» Work item:
Please repeat exactly the lines below from the line with "[4:13.47-4:14.37]" to the line with "[4:23.37-4:24.07]", including both, and leave out every picture.
─── Entries provided
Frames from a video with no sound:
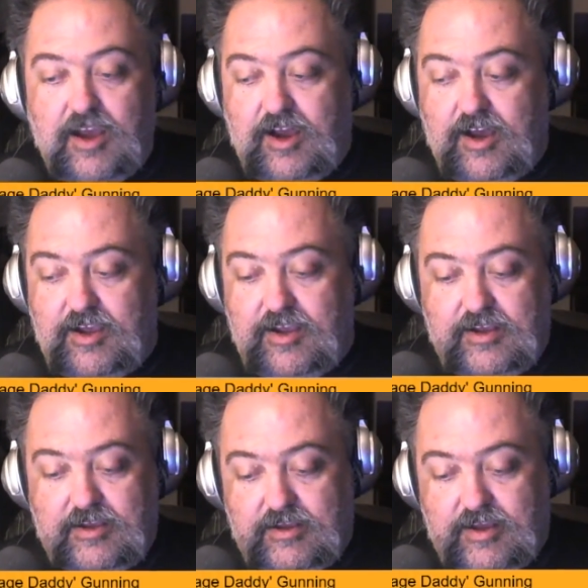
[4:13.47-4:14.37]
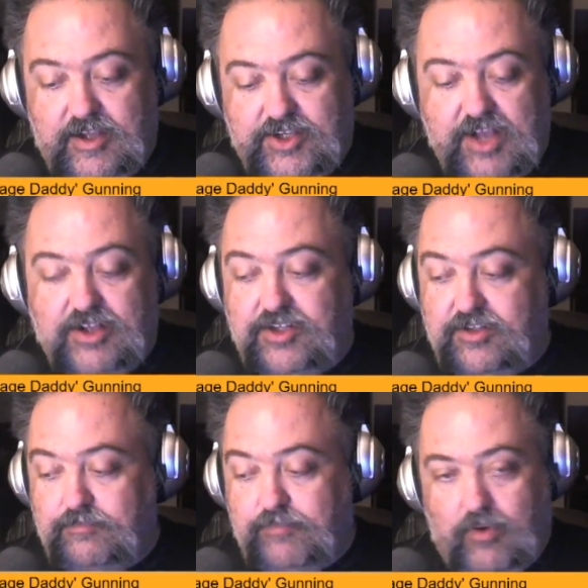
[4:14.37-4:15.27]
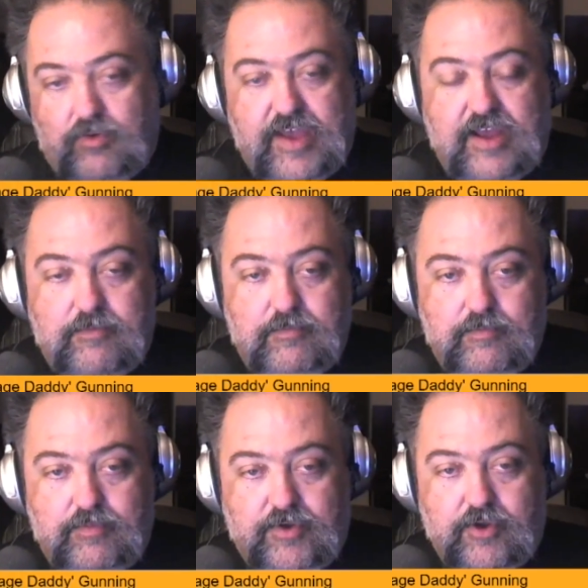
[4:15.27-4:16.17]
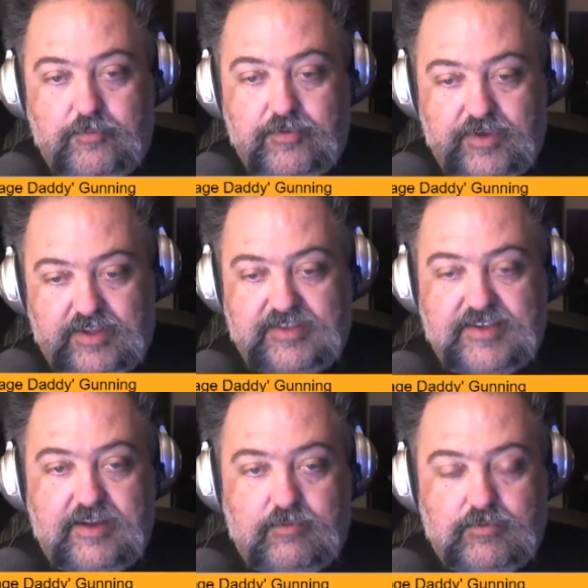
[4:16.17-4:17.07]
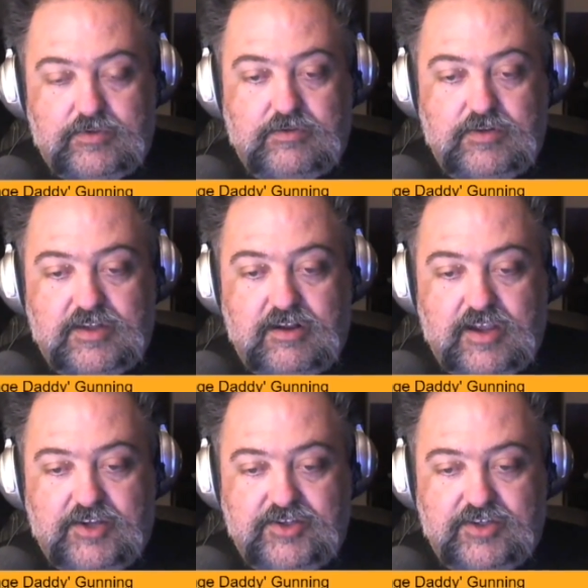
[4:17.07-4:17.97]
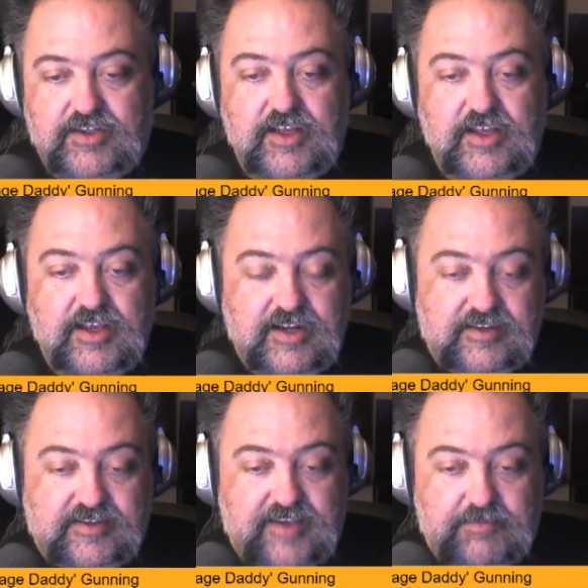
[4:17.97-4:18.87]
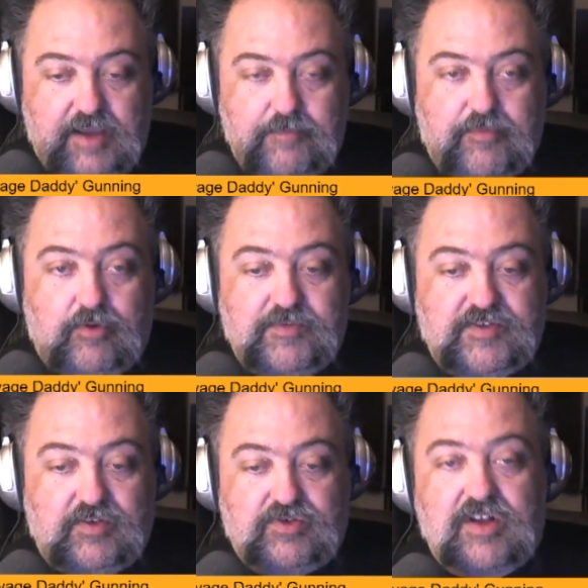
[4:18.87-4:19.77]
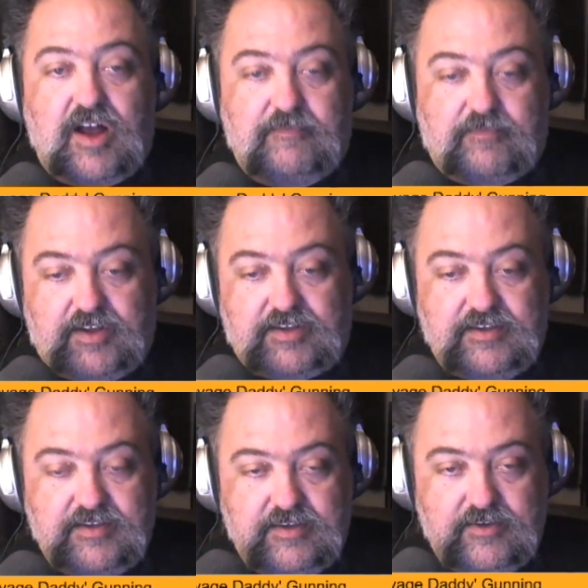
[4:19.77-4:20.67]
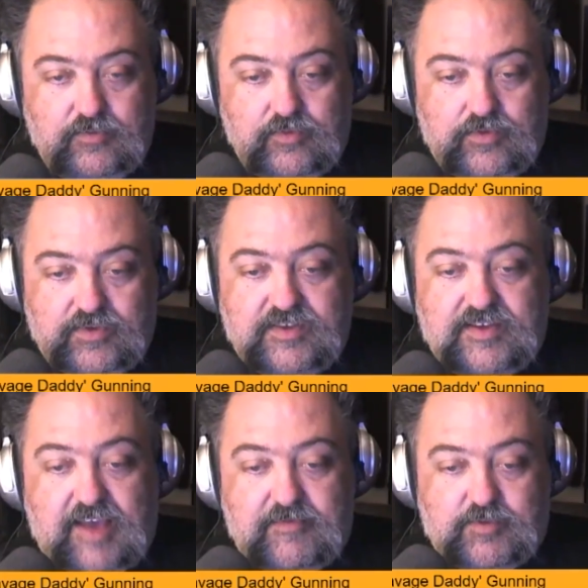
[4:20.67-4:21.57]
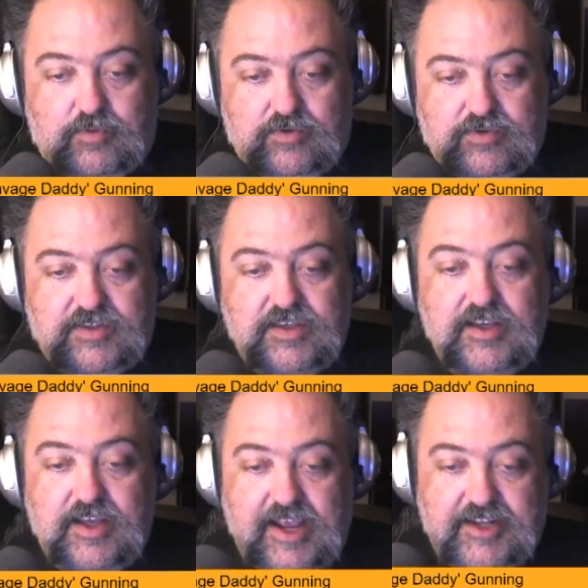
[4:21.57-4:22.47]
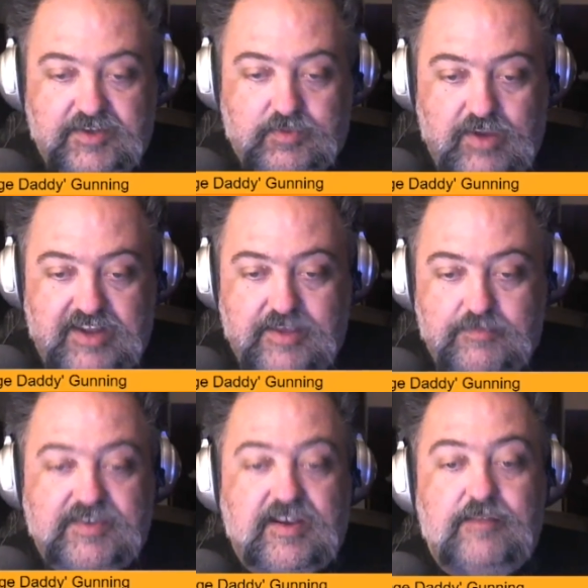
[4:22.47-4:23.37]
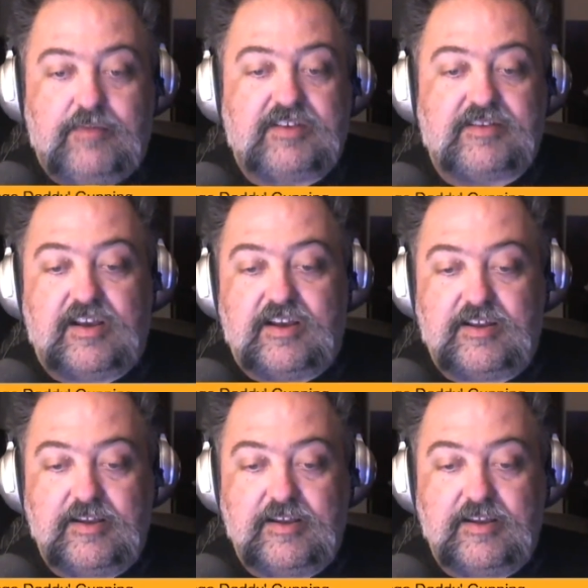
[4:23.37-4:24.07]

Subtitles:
I challenge you to pull that book open, look at the setting rules for interrogation, and at the same time pull up the social conflict rules in Savage Worlds and just read them side by side.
──────
» Response box:
[4:13.47-4:14.37]
[4:14.37-4:15.27]
[4:15.27-4:16.17]
[4:16.17-4:17.07]
[4:17.07-4:17.97]
[4:17.97-4:18.87]
[4:18.87-4:19.77]
[4:19.77-4:20.67]
[4:20.67-4:21.57]
[4:21.57-4:22.47]
[4:22.47-4:23.37]
[4:23.37-4:24.07]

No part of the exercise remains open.